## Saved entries
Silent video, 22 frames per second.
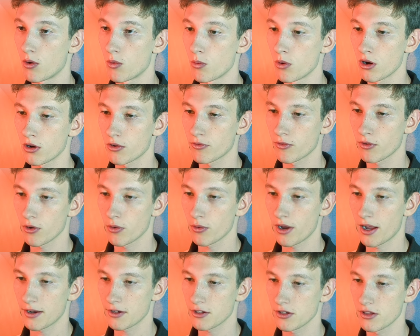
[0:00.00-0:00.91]
workflow
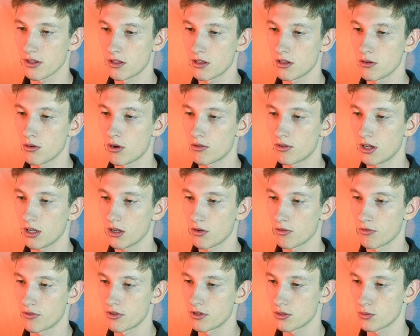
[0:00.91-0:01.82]
actually the URL
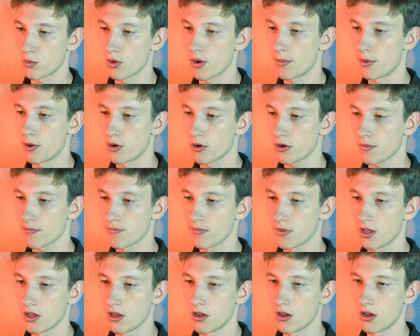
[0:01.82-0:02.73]
of this webhook.
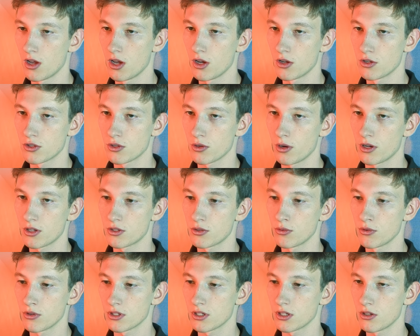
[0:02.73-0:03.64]
So as
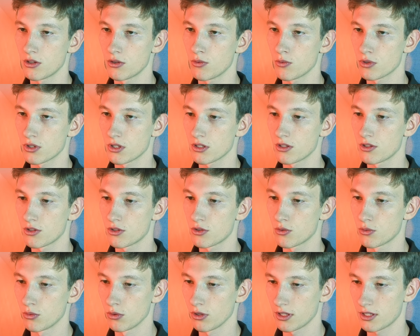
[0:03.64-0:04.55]
soon as it uses this
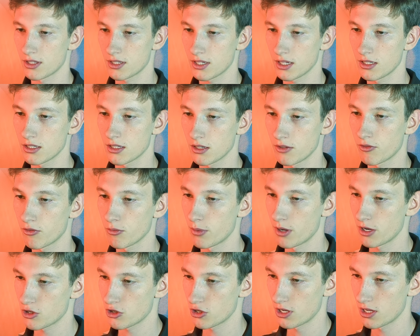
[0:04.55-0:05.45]
tool, it sends
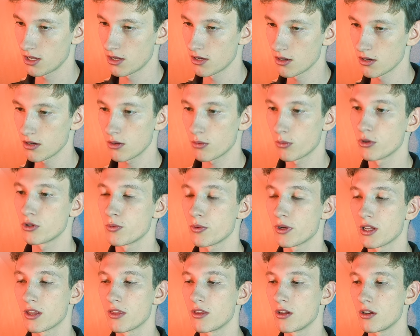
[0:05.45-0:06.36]
information here, which we
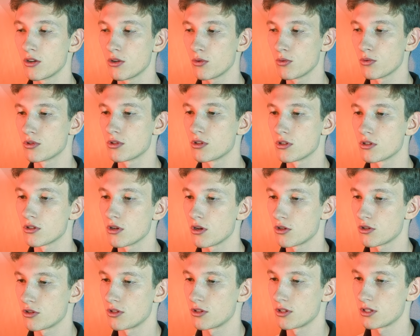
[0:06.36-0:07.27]
can then use to
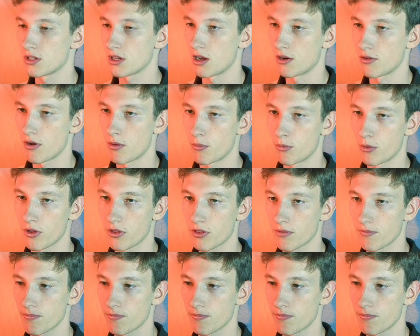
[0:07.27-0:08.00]
search the CRM with.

## EXERCISE
Drop the pictures and copy the data exactly.

## RESULT
Silent video, 22 frames per second.
[0:00.00-0:00.91]
workflow
[0:00.91-0:01.82]
actually the URL
[0:01.82-0:02.73]
of this webhook.
[0:02.73-0:03.64]
So as
[0:03.64-0:04.55]
soon as it uses this
[0:04.55-0:05.45]
tool, it sends
[0:05.45-0:06.36]
information here, which we
[0:06.36-0:07.27]
can then use to
[0:07.27-0:08.00]
search the CRM with.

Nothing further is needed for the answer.